Petite anecdote : mon père m'a offert le livre de Highsmith en 1989, alors que j'étais une auteure encore fort jeune, avec quelques nouvelles à mon actif, et que je me plongeais la tête la première dans l'écriture d'un roman policier. Ce livre ne m'a pas appris comment écrire un roman à suspense, mais j'y ai trouvé matière à réflexion, food for thought, dans les chapitres sur la perspective du narrateur (qui vit et raconte l'histoire), la possibilité d'établir une atmosphère tout en décrivant le cadre et les personnages (il y a plus dans le choix d'un mot ou le rythme d'une phrase que ce qui est dit littéralement), et autres questions techniques.

Mais l'auteure du Cri de la chouette et de L'Inconnu du Nord-Express insistait aussi sur l'importance de la pratique : c'est en écrivant qu'on devient écrivain, il ne faut pas se décourager parce que le premier jet est décevant ou parce qu'on sêche au milieu d'une histoire.
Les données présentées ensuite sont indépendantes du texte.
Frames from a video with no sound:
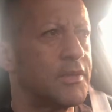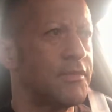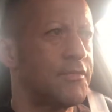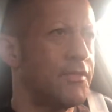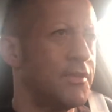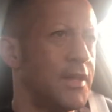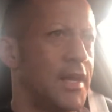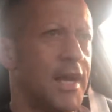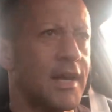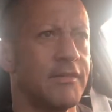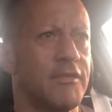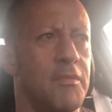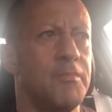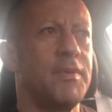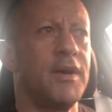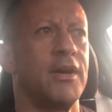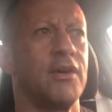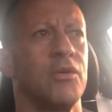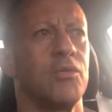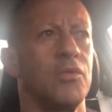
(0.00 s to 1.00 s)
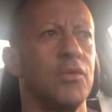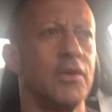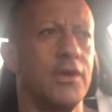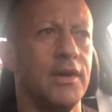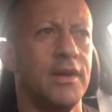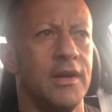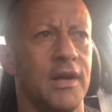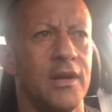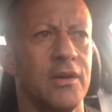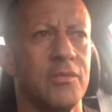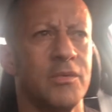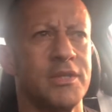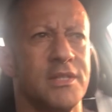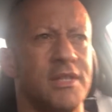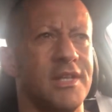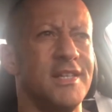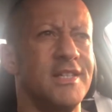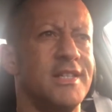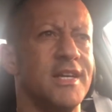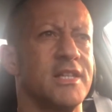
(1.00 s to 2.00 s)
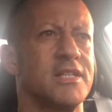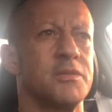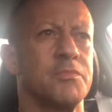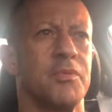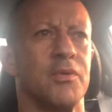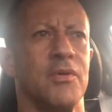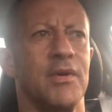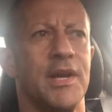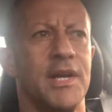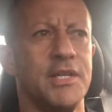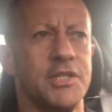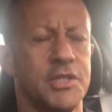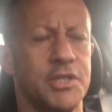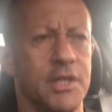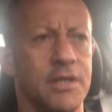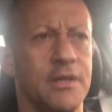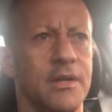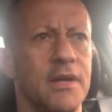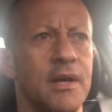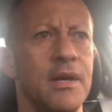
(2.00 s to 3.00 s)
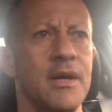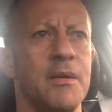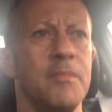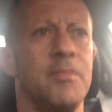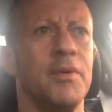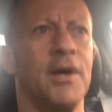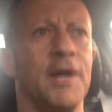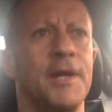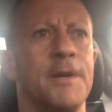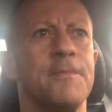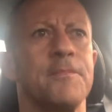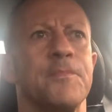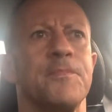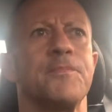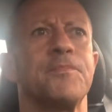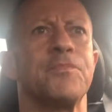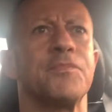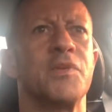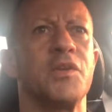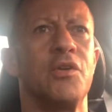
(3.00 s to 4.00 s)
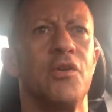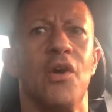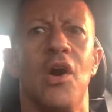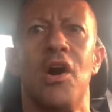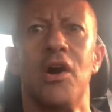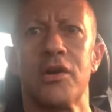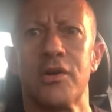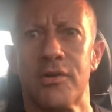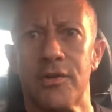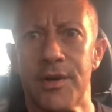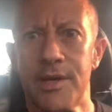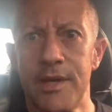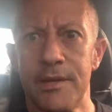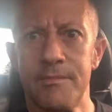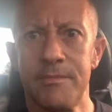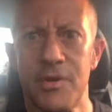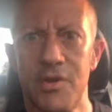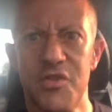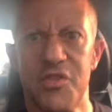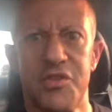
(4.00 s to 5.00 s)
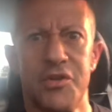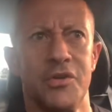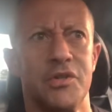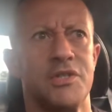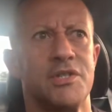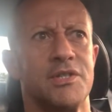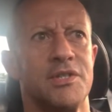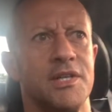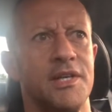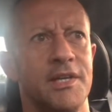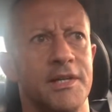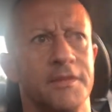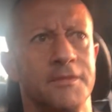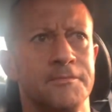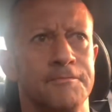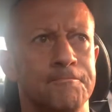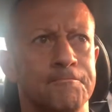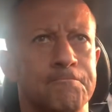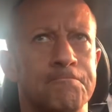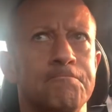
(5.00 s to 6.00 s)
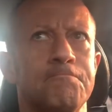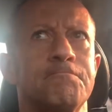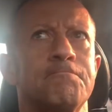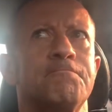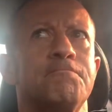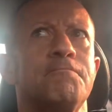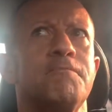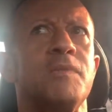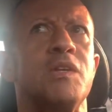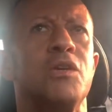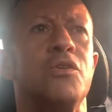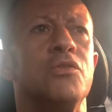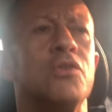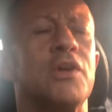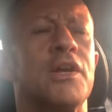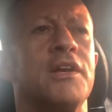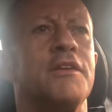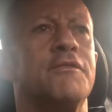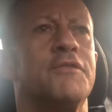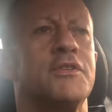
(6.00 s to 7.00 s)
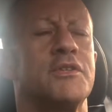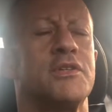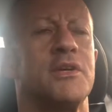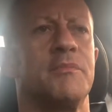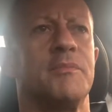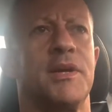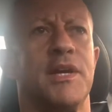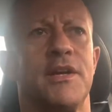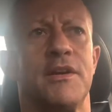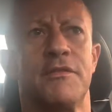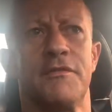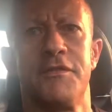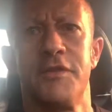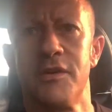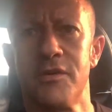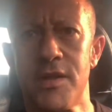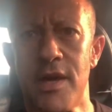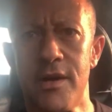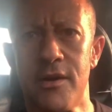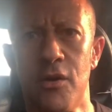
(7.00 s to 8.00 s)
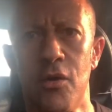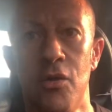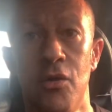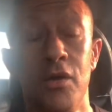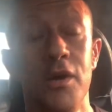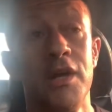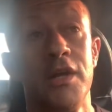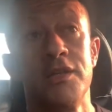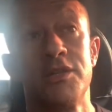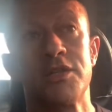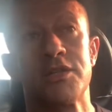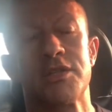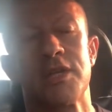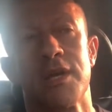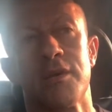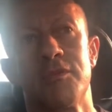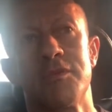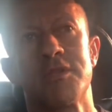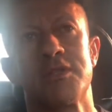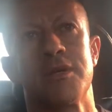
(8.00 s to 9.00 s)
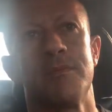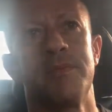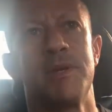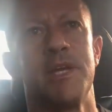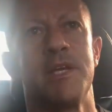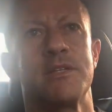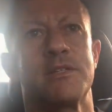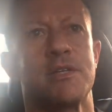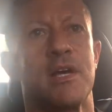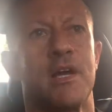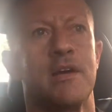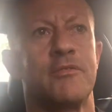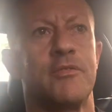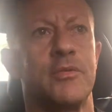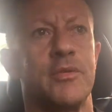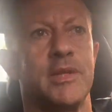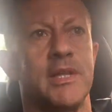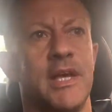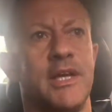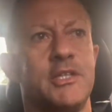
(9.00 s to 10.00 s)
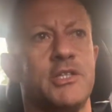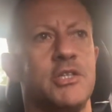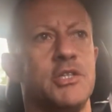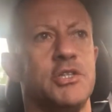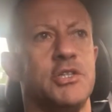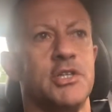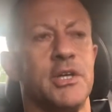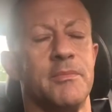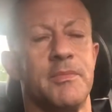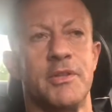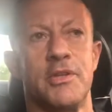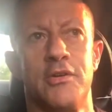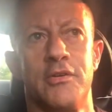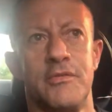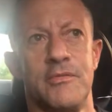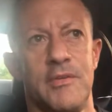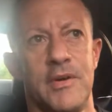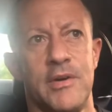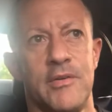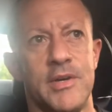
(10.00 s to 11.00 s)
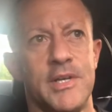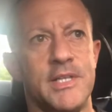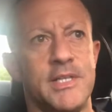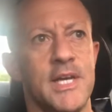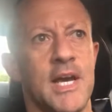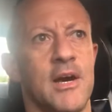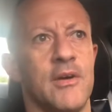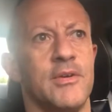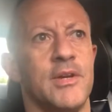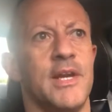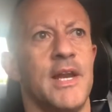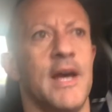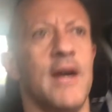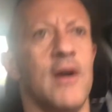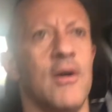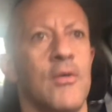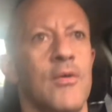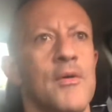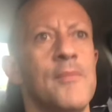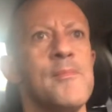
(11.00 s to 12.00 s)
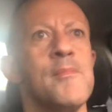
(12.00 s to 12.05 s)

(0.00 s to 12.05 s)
for lack of a better word, I don't want to say desperation, but you're hungry, you're thirsty. You're looking for somebody to fill that hole. Just like when somebody gets out of a relationship and they're very down and out,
En fait, elle recommandait le truc de (si je me souviens bien) Raymond Chandler : toujours laisser une feuille engagée dans la machine à écrire avec un paragraphe inachevé, pour pouvoir reprendre au bond le lendemain, au lieu d'être confronté à l'angoisse de la page blanche.

Le King se met à table

Un autre manuel d'écriture très recommandable écrit par un auteur à succès : j'en ai déjà parlé,

c'est Ecriture, Mémoires d'un métier, par Stephen King.  Lui ne prétend pas vous apprendre à écrire un best-seller... Mais il explique sa conviction, appuyée sur son expérience de prof d'anglais (en lycée, avant de percer avec ses romans !) : si le talent ne s'apprend pas, en revanche, même une personne douée pour écrire risque de gâcher ses dons si elle ne les cultive pas.

Bref, l'apprenti auteur doit avant tout, lui aussi insiste là-dessus, pratiquer ! Et lire beaucoup, lire toutes sortes de choses, pour nourrir son imaginaire autant que pour acquérir des informations.
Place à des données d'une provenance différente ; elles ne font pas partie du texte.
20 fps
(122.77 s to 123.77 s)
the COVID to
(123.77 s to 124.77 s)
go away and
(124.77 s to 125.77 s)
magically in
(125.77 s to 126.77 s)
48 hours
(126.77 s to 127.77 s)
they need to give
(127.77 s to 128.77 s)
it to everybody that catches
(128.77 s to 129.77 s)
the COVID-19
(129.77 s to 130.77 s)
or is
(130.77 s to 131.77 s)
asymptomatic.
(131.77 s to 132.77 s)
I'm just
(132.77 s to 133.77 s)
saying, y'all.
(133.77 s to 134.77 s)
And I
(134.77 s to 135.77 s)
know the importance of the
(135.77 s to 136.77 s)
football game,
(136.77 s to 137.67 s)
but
L'écrivain, pour Stephen King, est comme un charpentier dont les outils seraient ceux de la langue : vocabulaire, d'abord, règles élémentaires de la grammaire... et bien sûr tous les autres livres déjà publiés, la littérature et la Technorati générale. L'auteur de Sac d'os, de Mysery et de Coeurs perdus en Atlantide ne nous dit pas : "voici comment construire une histoire à succès", mais il montre, par de nombreux exemples, comment un auteur débutant peut apprendre d'oeuvres aussi différentes que celles de Lovecraft ou de Raymond Carver, de Trollope, Grisham ou J. K. Rowling.

Et, bien sûr, il donne des exemples tirés de sa propre expérience d'auteur ! Le passage le plus fascinant est celui où il traite compare un texte avant et apprès relecture : suppression de mots inutiles, de passages redondants, changements d'un mot ou d'une phrase pour apporter une précision ou mieux établir l'atmosphère, etc.

Ecrire ou fabriquer

On me demandera peut-être ce qui distingue, au fond, le livre de King ou celui de Butler des manuels de fabricants de best-sellers que je citais plus tôt  ?

C'est que des ouvrages comme ceux d'Elizabeth George et d'Orson Scott Card (et même celui de Patricia Highsmith, dans une certaine mesure) prétendent apprendre à des débutants comment fabriquer un roman à succès. Tandis que Ecriture comme From Where You Dream se proposent seulement d'aider ces mêmes débutants à s'améliorer dans la pratique de l'écriture.

Lequel, de ces deux types de livres, sera le plus utile pour une personne qui désire devenir écrivain ? Un vrai écrivain, j'entend, quelqu'un qui ne se contente pas de copier des formules qui marchent, mais qui a trouvé sa voix propre, qui raconte les histoires qui lui tiennent à coeur ? Je vous en laisse juge.

"Too many people want to have written."